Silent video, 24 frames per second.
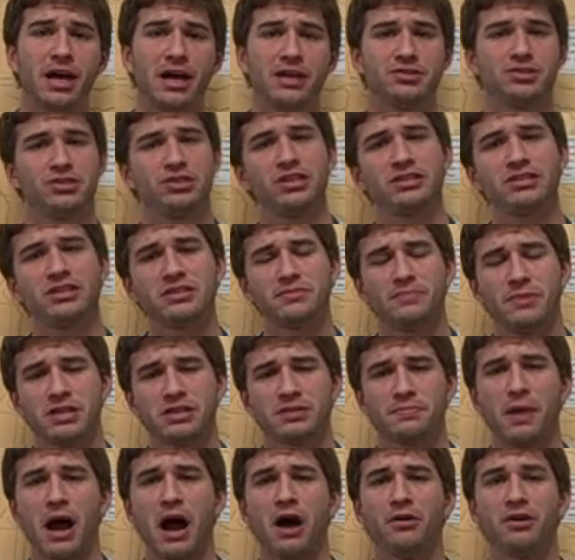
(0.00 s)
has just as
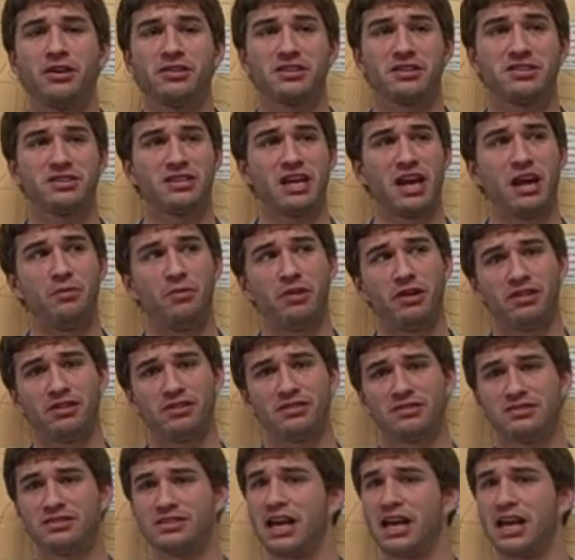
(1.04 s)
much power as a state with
::::::::
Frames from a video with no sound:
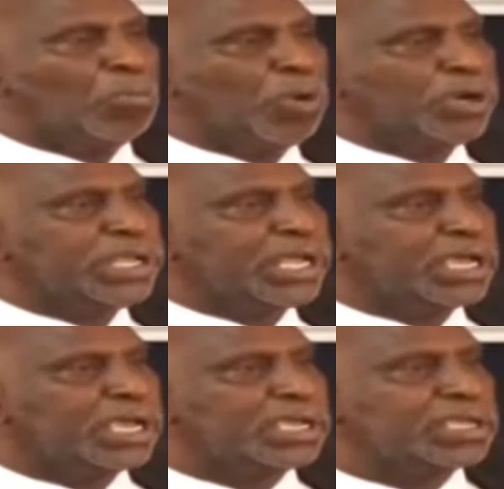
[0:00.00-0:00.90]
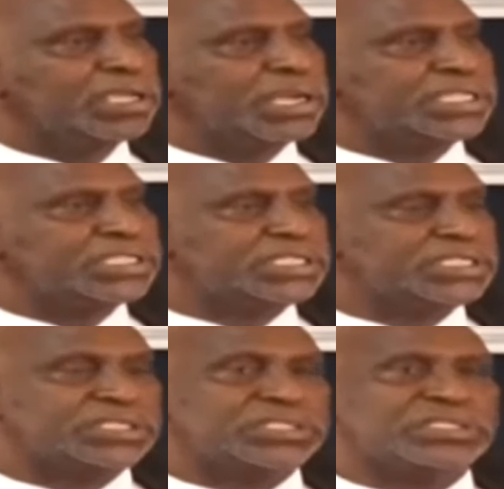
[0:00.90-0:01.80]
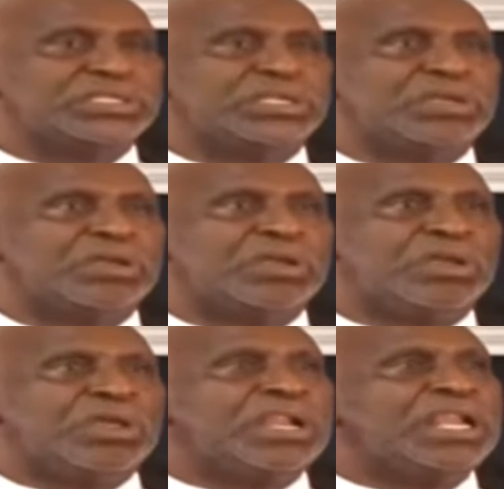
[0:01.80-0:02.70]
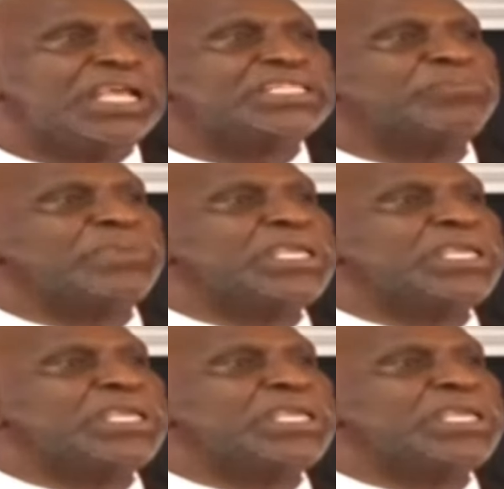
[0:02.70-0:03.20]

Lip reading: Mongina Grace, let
::::::::
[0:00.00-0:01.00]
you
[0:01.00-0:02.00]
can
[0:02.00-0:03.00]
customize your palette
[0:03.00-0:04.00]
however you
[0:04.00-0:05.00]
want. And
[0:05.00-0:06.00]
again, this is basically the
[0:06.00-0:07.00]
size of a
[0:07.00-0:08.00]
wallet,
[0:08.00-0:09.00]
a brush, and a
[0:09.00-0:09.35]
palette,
::::::::
■ **Activity**
Among the lines above, which ones hold the string "video"? Show them.

■ **Worked solution**
Silent video, 24 frames per second.
Frames from a video with no sound:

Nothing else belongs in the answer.